Let's select the top five features. We selected a k of ten arbitrarily here for this exercise. k can be optimized by comparing the results of models iteratively for as many k as there are feature columns, and counting down from columns-1, ... 1.

In [None]:
from sklearn.feature_selection import SelectKBest, f_regression

selection = SelectKBest(f_regression, k=10).fit(X_full, Y)
features = X_full.columns[selection.get_support()].tolist()
print(features)
X_selected = X_full.loc[:, features]
X_selected.head()

## 5. Train the model and forecast

This step involves -   
1. Detecting and correcting for seasonality/trend.  
2. Splitting the data into a train/test set.  
3. Train the model and calculate errors.  
4. Determine if the model satisfies the Gauss Markov conditions.  


### Fast Fourier Transform

We detect the different periods of seasonality using a fast fourier transform (FFT). FFT works by decomposing the signal into it's component frequencies. This allows us to identify strong recurring frequencies to determine a period for seasonality.

In [None]:
from scipy import stats, special, fft, signal as sig
from statsmodels.tsa.seasonal import seasonal_decompose
import numpy as np

fft_results = fft.fft(np.array(Y))
power = np.abs(fft_results)
freq = fft.fftfreq(len(Y))
mask = freq >= 0
freq = freq[mask]
power = power[mask]

peaks = sig.find_peaks(power[freq >= 0])[0]
peak_freq = freq[peaks]
peak_power = power[peaks]
period = 1/peak_freq
fft_output = pd.DataFrame()

fft_output['index'] = peaks
fft_output['freq'] = peak_freq
fft_output['amplitude'] = peak_power
fft_output['period'] = period
fft_output['period_rounded'] = np.round(fft_output['period']).astype(int)
fft_output['fft'] = fft_results[peaks]
fft_output.sort_values('amplitude', ascending=False, inplace=True)

fft_output.head()

Fast Fourier transform detects a strong signal every 26006 periods within timestamp.

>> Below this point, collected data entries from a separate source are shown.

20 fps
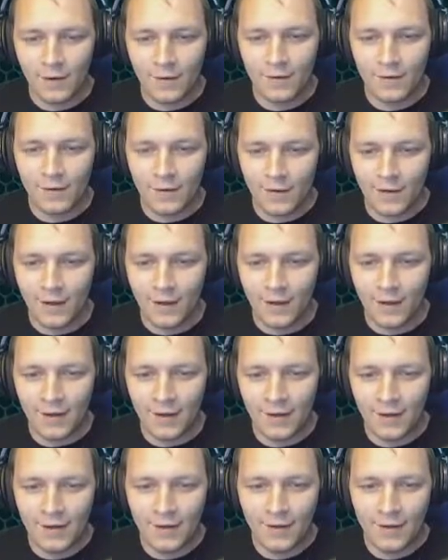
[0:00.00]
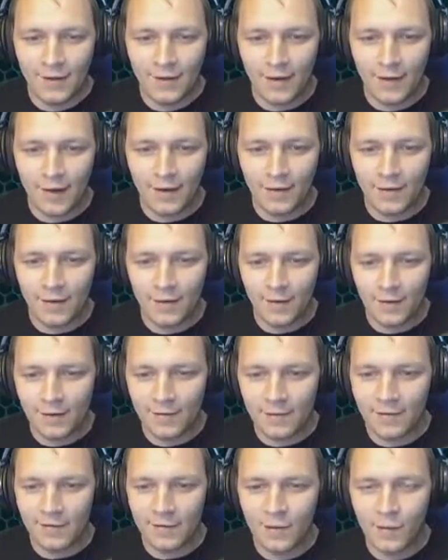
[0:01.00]
Oh, yeah.
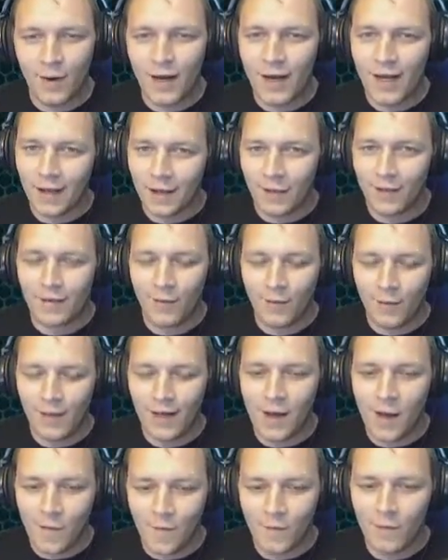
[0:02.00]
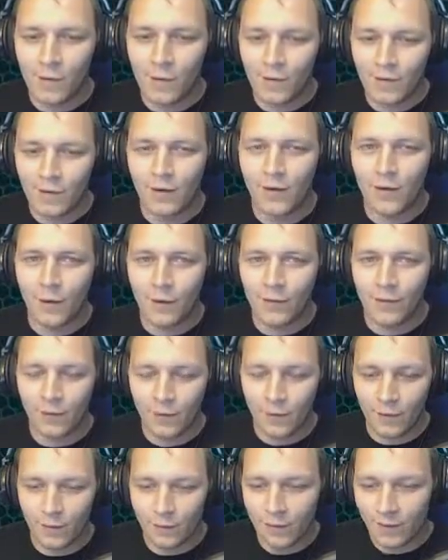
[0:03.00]
There's quite a few to go
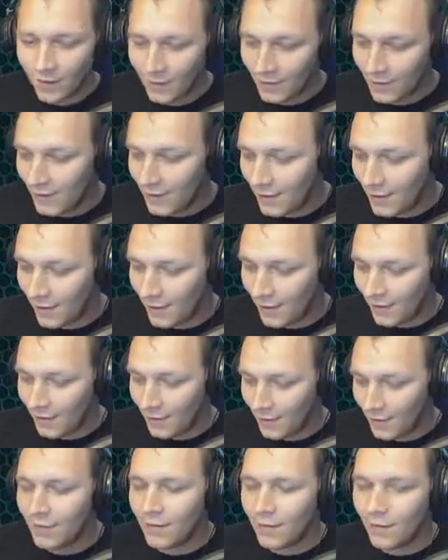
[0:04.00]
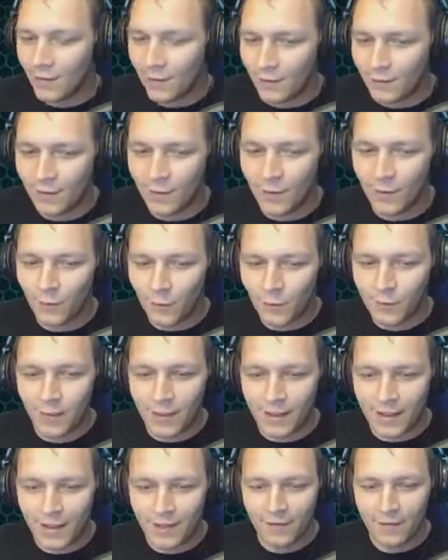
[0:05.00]
through, you know, so it would
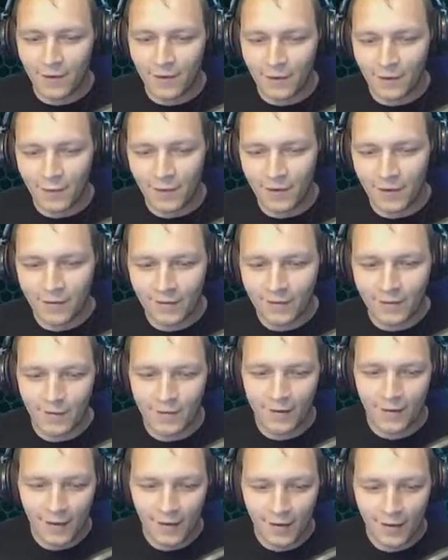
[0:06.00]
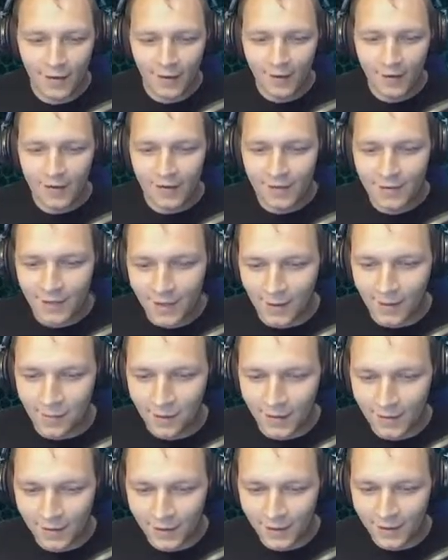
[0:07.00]
be definitely worth 10
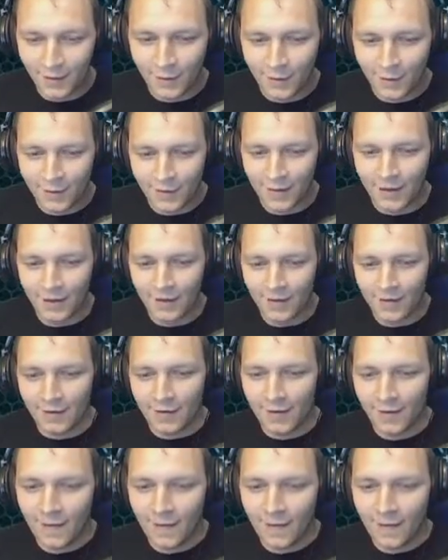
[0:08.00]
million altogether.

We can now use the seasonal_decompose functions to remove the seasonality.

In [None]:
seasonal_output = seasonal_decompose(Y, period=int(fft_output.iloc[0]['period_rounded']))
seasonal_output.plot()

In [None]:
trend = pd.DataFrame(seasonal_output.trend).fillna(0)
detrended_signal = pd.DataFrame(Y - trend['trend'])
detrended_signal.columns = ['detrended']
detrended_seasonality = seasonal_decompose(detrended_signal, period=int(fft_output.iloc[0]['period_rounded']))
decycled_signal = detrended_signal['detrended'] - detrended_seasonality.seasonal
decycled_signal = pd.DataFrame(decycled_signal)
decycled_signal.columns = ['decycled']
decycled_signal.head()

Let's test to see if the signal is thoroughly deseasonalized by leveraging the augmented dickey-fuller test (ADF). ADF tests for the presence of a unit root, which implies seasonality. The null hypothesis is that a unit root exists, and to reject the null means that the data is stationary and has been deseasonalized. We seek to validate stationarity at a 95% confidence level so we seek a p-value of 0.05 or less. We will use a subsample of the time series data to test for stationarity for performance reasons.

In [None]:
from statsmodels.tsa.stattools import adfuller as adf

stat = adf(decycled_signal.loc[0:50000,'decycled'])
print(f"Statistic is {stat[0]}")
print(f"P-value is {stat[1]}")

The p-value is less than our alpha of 0.05, thus we reject the null hypothesis and conclude the data is likely stationary.

We can use the KPSS test to test for trend-stationarity in the same fashion, but we will skip that for this exercise.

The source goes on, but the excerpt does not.